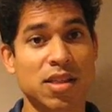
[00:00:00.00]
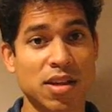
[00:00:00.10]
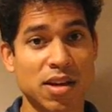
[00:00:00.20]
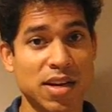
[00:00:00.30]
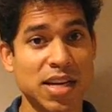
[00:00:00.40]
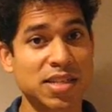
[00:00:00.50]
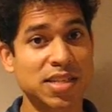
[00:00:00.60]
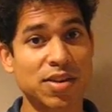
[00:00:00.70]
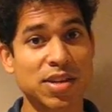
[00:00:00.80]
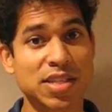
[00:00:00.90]
the
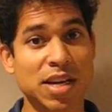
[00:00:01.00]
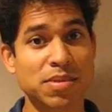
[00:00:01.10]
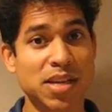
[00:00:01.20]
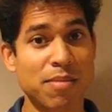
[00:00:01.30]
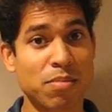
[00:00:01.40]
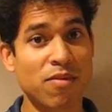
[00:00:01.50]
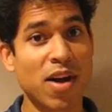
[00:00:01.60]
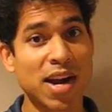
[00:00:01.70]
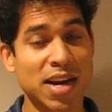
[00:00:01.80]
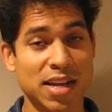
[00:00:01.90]
necessary steps that I
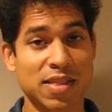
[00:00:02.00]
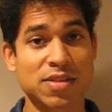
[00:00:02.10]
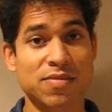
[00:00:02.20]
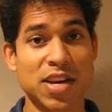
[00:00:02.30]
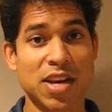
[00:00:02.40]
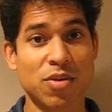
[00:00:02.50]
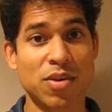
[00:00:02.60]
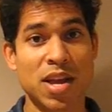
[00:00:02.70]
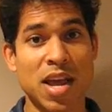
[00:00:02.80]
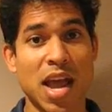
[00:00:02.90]
provided in this
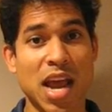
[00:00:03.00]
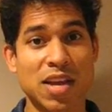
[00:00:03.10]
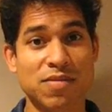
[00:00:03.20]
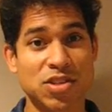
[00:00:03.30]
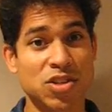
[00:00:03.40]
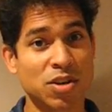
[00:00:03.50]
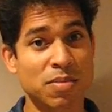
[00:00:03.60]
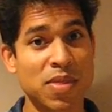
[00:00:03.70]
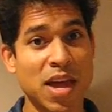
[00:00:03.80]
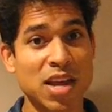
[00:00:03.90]
video and you've
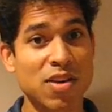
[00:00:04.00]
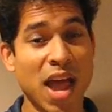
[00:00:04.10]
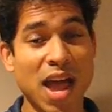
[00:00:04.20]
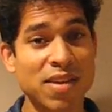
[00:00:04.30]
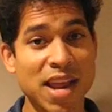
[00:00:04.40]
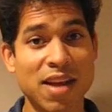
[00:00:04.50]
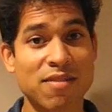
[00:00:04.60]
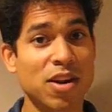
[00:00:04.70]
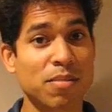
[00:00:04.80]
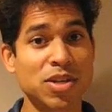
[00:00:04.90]
determined that you haven't
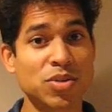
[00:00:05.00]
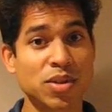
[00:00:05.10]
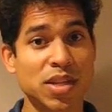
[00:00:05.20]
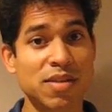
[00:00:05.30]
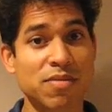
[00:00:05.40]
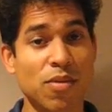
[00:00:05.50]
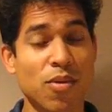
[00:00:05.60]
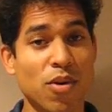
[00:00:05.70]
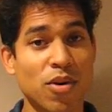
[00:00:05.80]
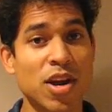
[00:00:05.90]
had very much relief,
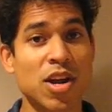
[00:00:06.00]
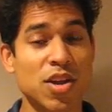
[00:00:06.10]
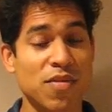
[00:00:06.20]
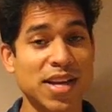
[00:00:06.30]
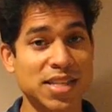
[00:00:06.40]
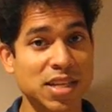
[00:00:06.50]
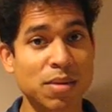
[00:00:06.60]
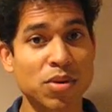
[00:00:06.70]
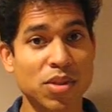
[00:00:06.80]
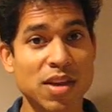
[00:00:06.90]
or you've had
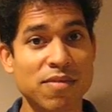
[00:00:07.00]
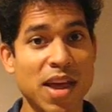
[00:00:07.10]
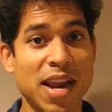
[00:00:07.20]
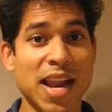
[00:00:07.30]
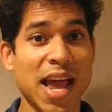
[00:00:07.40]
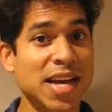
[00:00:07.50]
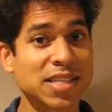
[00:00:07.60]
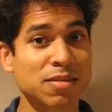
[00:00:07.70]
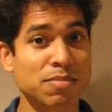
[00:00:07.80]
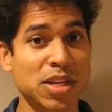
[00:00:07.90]
some relief and it
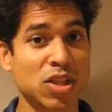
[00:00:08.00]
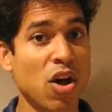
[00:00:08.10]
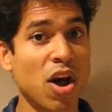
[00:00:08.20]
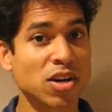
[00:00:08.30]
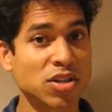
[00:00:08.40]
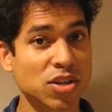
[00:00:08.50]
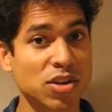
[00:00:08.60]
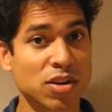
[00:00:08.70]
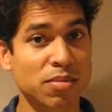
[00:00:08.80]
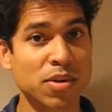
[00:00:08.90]
hasn't been
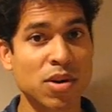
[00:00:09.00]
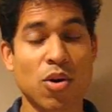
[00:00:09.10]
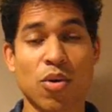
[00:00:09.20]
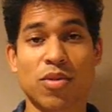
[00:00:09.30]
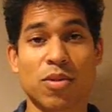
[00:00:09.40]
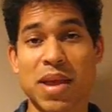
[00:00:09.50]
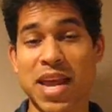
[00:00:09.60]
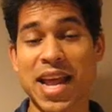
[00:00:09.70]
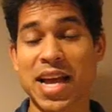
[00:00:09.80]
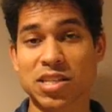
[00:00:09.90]
long-term, or if the
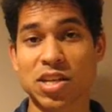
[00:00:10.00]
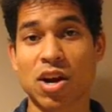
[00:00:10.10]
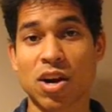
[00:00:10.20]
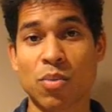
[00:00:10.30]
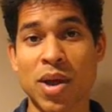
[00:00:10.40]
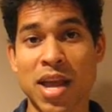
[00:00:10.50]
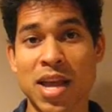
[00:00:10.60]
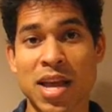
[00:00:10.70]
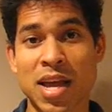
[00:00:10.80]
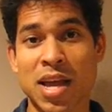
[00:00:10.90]
pain hasn't gone
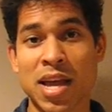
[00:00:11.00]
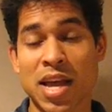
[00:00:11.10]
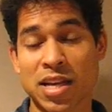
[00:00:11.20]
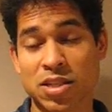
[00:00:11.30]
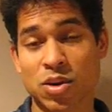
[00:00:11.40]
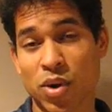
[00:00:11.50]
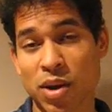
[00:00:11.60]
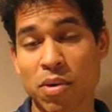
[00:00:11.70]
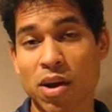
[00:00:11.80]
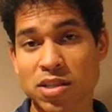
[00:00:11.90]
away, it's
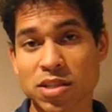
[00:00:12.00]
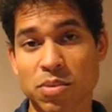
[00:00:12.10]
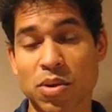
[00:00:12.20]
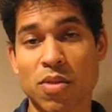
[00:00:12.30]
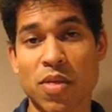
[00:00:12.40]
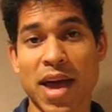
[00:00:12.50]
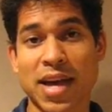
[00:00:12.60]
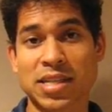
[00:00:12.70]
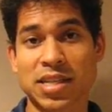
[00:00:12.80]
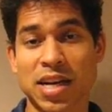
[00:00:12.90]
quite possible
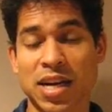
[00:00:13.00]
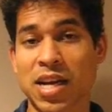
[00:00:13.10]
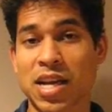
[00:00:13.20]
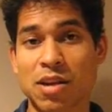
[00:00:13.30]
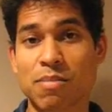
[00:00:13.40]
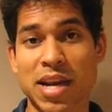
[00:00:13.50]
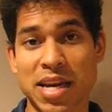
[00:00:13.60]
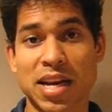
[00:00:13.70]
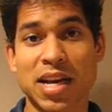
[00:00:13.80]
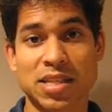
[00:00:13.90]
that you might
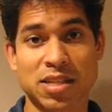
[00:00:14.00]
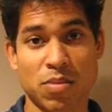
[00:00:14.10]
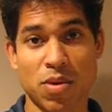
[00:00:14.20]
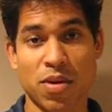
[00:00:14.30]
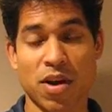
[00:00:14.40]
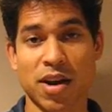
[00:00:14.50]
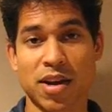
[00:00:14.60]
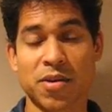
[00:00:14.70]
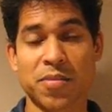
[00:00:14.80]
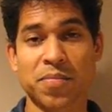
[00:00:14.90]
need a custom
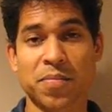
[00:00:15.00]
orthotic.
* * * * *
> _Problem to solve_
Repeat the records above exactly. Pictures do not belong in the copy.

> _Response to this task_
[00:00:00.00]
[00:00:00.10]
[00:00:00.20]
[00:00:00.30]
[00:00:00.40]
[00:00:00.50]
[00:00:00.60]
[00:00:00.70]
[00:00:00.80]
[00:00:00.90]
the
[00:00:01.00]
[00:00:01.10]
[00:00:01.20]
[00:00:01.30]
[00:00:01.40]
[00:00:01.50]
[00:00:01.60]
[00:00:01.70]
[00:00:01.80]
[00:00:01.90]
necessary steps that I
[00:00:02.00]
[00:00:02.10]
[00:00:02.20]
[00:00:02.30]
[00:00:02.40]
[00:00:02.50]
[00:00:02.60]
[00:00:02.70]
[00:00:02.80]
[00:00:02.90]
provided in this
[00:00:03.00]
[00:00:03.10]
[00:00:03.20]
[00:00:03.30]
[00:00:03.40]
[00:00:03.50]
[00:00:03.60]
[00:00:03.70]
[00:00:03.80]
[00:00:03.90]
video and you've
[00:00:04.00]
[00:00:04.10]
[00:00:04.20]
[00:00:04.30]
[00:00:04.40]
[00:00:04.50]
[00:00:04.60]
[00:00:04.70]
[00:00:04.80]
[00:00:04.90]
determined that you haven't
[00:00:05.00]
[00:00:05.10]
[00:00:05.20]
[00:00:05.30]
[00:00:05.40]
[00:00:05.50]
[00:00:05.60]
[00:00:05.70]
[00:00:05.80]
[00:00:05.90]
had very much relief,
[00:00:06.00]
[00:00:06.10]
[00:00:06.20]
[00:00:06.30]
[00:00:06.40]
[00:00:06.50]
[00:00:06.60]
[00:00:06.70]
[00:00:06.80]
[00:00:06.90]
or you've had
[00:00:07.00]
[00:00:07.10]
[00:00:07.20]
[00:00:07.30]
[00:00:07.40]
[00:00:07.50]
[00:00:07.60]
[00:00:07.70]
[00:00:07.80]
[00:00:07.90]
some relief and it
[00:00:08.00]
[00:00:08.10]
[00:00:08.20]
[00:00:08.30]
[00:00:08.40]
[00:00:08.50]
[00:00:08.60]
[00:00:08.70]
[00:00:08.80]
[00:00:08.90]
hasn't been
[00:00:09.00]
[00:00:09.10]
[00:00:09.20]
[00:00:09.30]
[00:00:09.40]
[00:00:09.50]
[00:00:09.60]
[00:00:09.70]
[00:00:09.80]
[00:00:09.90]
long-term, or if the
[00:00:10.00]
[00:00:10.10]
[00:00:10.20]
[00:00:10.30]
[00:00:10.40]
[00:00:10.50]
[00:00:10.60]
[00:00:10.70]
[00:00:10.80]
[00:00:10.90]
pain hasn't gone
[00:00:11.00]
[00:00:11.10]
[00:00:11.20]
[00:00:11.30]
[00:00:11.40]
[00:00:11.50]
[00:00:11.60]
[00:00:11.70]
[00:00:11.80]
[00:00:11.90]
away, it's
[00:00:12.00]
[00:00:12.10]
[00:00:12.20]
[00:00:12.30]
[00:00:12.40]
[00:00:12.50]
[00:00:12.60]
[00:00:12.70]
[00:00:12.80]
[00:00:12.90]
quite possible
[00:00:13.00]
[00:00:13.10]
[00:00:13.20]
[00:00:13.30]
[00:00:13.40]
[00:00:13.50]
[00:00:13.60]
[00:00:13.70]
[00:00:13.80]
[00:00:13.90]
that you might
[00:00:14.00]
[00:00:14.10]
[00:00:14.20]
[00:00:14.30]
[00:00:14.40]
[00:00:14.50]
[00:00:14.60]
[00:00:14.70]
[00:00:14.80]
[00:00:14.90]
need a custom
[00:00:15.00]
orthotic.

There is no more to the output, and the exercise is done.